Server-side architecture

The server side of Continuum hosts the inference service. Its architecture consists of two main components: the workers and the attestation service. We'll dive into each of these components in the following sections.

Worker

Worker nodes are central to the backend. They host an AI model and serve inference requests. The necessary inference code and model are provided externally by the platform and model provider respectively.

The containerized inference code, in the following referred to as AI code, runs in a secure and isolated environment.

Each worker is a confidential VM (CVM) running Continuum's customized Linux OS, Continuum OS. This OS is minimal, immutable, and verifiable through remote attestation. Continuum OS hosts workloads in a secure sandbox environment and mediates network traffic through an server-sider encryption proxy.

AI code sandbox

The AI code, provided by the platform provider runs in a gVisor sandbox. In case of Continuum, the platform provider is vLLM. This sandbox isolates the AI code from the host, handling system calls in a user-space kernel and blocking network traffic to prevent data leaks.

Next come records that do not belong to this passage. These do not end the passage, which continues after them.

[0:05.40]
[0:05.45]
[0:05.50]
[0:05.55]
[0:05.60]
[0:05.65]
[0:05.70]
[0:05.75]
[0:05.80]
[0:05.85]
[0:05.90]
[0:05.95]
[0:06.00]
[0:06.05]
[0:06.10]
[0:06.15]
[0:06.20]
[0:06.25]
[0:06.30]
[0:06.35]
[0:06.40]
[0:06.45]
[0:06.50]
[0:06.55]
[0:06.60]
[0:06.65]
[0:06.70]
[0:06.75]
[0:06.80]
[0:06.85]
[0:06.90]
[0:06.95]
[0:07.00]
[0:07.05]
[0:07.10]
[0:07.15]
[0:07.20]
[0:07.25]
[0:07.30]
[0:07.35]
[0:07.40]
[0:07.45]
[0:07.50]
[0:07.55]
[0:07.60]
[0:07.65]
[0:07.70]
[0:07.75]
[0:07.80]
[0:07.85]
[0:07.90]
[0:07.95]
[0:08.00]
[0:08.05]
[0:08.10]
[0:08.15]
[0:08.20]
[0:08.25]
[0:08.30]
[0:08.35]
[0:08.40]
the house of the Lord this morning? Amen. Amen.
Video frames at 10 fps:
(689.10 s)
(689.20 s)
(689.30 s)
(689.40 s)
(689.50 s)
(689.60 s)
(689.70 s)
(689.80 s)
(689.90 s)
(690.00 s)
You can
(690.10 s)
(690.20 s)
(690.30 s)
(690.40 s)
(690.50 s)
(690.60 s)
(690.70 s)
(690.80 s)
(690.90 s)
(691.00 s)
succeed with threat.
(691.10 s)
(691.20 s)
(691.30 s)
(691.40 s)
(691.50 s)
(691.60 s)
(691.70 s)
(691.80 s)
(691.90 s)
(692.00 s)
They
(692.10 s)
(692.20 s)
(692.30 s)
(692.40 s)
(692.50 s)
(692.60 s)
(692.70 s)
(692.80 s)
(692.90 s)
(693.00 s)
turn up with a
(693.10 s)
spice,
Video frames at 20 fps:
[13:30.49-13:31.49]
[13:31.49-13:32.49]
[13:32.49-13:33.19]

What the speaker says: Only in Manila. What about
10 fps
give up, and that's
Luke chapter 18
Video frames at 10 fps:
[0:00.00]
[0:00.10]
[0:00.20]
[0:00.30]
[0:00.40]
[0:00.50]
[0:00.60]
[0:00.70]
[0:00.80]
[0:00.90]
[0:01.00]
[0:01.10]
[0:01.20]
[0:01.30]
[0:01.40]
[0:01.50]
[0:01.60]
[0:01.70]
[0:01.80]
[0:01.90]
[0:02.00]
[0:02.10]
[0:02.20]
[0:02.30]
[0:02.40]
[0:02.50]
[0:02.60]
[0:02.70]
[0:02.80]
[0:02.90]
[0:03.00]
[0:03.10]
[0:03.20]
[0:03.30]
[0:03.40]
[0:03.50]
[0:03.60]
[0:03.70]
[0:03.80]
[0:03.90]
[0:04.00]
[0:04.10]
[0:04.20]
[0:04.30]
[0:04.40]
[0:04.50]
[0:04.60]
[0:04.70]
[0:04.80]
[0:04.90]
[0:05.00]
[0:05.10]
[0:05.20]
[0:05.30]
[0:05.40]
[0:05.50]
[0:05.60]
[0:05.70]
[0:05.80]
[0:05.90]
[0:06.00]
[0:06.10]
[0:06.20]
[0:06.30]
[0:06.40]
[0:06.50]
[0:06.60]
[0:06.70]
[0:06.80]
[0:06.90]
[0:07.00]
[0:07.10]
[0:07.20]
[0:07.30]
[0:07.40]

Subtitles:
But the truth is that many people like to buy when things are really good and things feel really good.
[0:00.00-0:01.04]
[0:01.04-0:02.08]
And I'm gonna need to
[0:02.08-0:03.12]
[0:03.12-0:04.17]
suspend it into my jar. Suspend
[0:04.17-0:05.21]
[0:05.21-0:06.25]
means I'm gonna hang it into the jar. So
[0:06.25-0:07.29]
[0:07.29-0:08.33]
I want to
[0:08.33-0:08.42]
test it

Server-side encryption proxy

The AI code has an attached proxy container, which is its only connection to the outside world. It decrypts incoming requests from the client and forwards them to the sandbox. In the opposite direction, it encrypts responses and sends them back to the user.

Attestation service

The attestation feature of CVMs ensures the integrity and authenticity of Continuum workers. This allows both the service provider and clients to verify the workers' integrity and that they're interacting with a trustworthy Continuum deployment.

Because workers can be dynamically scaled and handle concurrent requests, individual verification is impractical. Instead, the attestation service (AS) handles attestation centrally. On the server side, the AS verifies each worker based on its attestation statement. On the client side, the AS provides a system-wide attestation endpoint and handles key exchanges for prompt encryption.

The AS runs in a Confidential Virtual Machine (CVM). Workers register with the AS, providing their attestation statements. Only verified workers can serve inference requests. The AS also manages the distribution of end-to-end encryption secrets. Verified workers synchronize with the AS to retrieve these secrets.

Client-side architecture

Clients first connect to the service through the continuum-proxy. The proxy exchanges prompt encryption secrets via the AS. The continuum-proxy is managed by the user because it establishes trust in our Continuum deployment. Requests by the client are then encrypted by the continuum-proxy and forwarded to the Continuum AI worker.